We have Paxlovid Covid data. Now we need more

 

A new study that mined health records from the Department of Veterans Affairs hints that the drug Paxlovid might be useful in preventing long Covid.
Scientists have been urging the government and the drug’s manufacturer, Pfizer, to study the idea that lingering virus could be the culprit behind some people’s long-term symptoms, and finally having data is a welcome advance.
But these results, which have yet to be published in a peer-reviewed journal, merely suggest Paxlovid’s effectiveness rather than prove it.
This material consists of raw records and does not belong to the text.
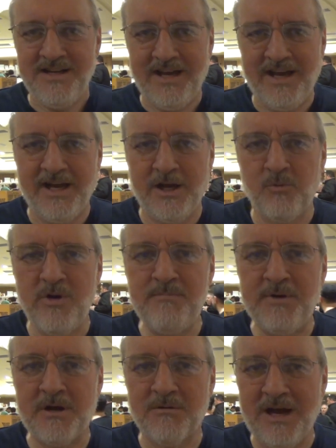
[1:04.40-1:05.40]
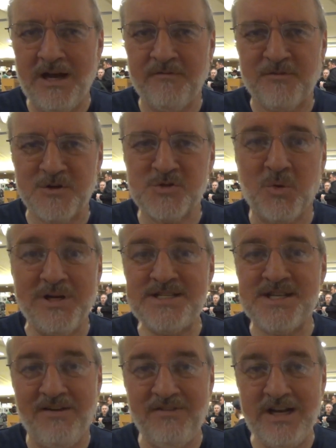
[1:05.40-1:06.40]
And we've been around for
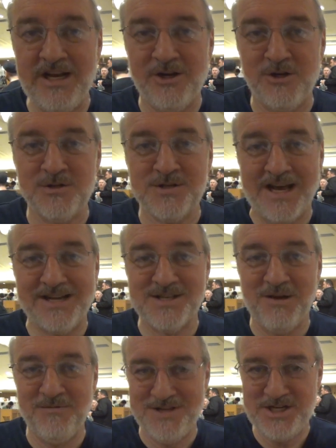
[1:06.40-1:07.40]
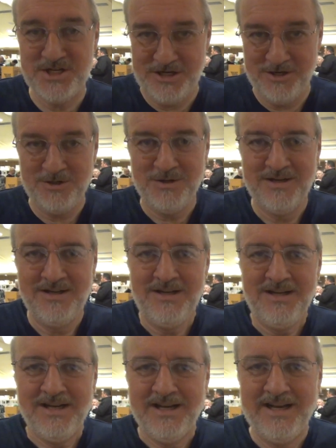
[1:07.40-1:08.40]
twenty-seven years as of this year.
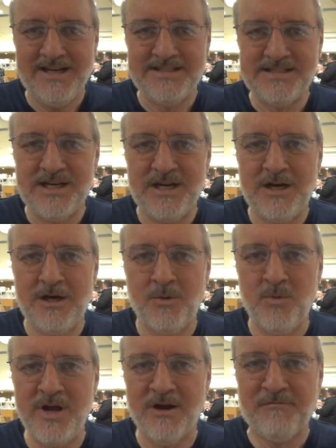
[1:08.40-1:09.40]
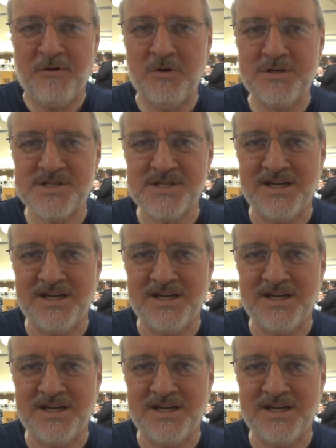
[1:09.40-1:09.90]
And uh, we are focused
What the study truly points to is the desperate need to look more carefully at existing drugs that have the potential to prevent and treat long Covid, which has pulled an estimated 3.5 million people out of the workforce.
The VA study reviewed electronic health records of tens of thousands of veterans who had at least one risk factor for severe Covid and asked whether the use of Paxlovid reduced the number of people who ended up with long Covid. They found that taking the five-day antiviral regimen in the early days of an infection could indeed lower the risk of some symptoms by 26%. It helped lessen the burden of issues like blood-clotting, heart problems, muscle pain, brain fog, fatigue and shortness of breath. That result translated across people who were vaccinated, vaccinated and boosted, or who had never received a Covid shot.
But the patients in the database skewed heavily male, White and older (the average age was 65), which means the positive indications might not translate into the population that is most likely to present with long-term symptoms. A recent survey by the Census Bureau and the National Center for Health Statistics found, for example, that women and younger adults were disproportionately affected by long Covid.
Ziyad Al-Aly, director of the Clinical Epidemiology Center at the Veterans Affairs St. Louis Health Care System in Missouri, who led the study, stressed that the findings do not address whether Paxlovid can prevent long Covid in lower-risk individuals, namely people who are young and healthy. That’s a study that needs to be done, he said.
And even in the group captured in the data, that 26% reduction in long Covid should be viewed as more of a signal of an effect rather than concrete evidence.
The results are “very interesting, but more hypothesis-generating” than definitive, said Paul Sax, clinical director of the Infectious Disease Clinic at Brigham and Women’s Hospital in Boston. When digging into data captured from the real world rather than a formal study, results can be complicated by differences in the people who did and did not take the drug — factors such as lifestyle and health-care choices that might influence their outcomes regardless of the drug. Those differences can foster or magnify a signal that might not be seen in a trial where people are chosen randomly to receive the drug or not.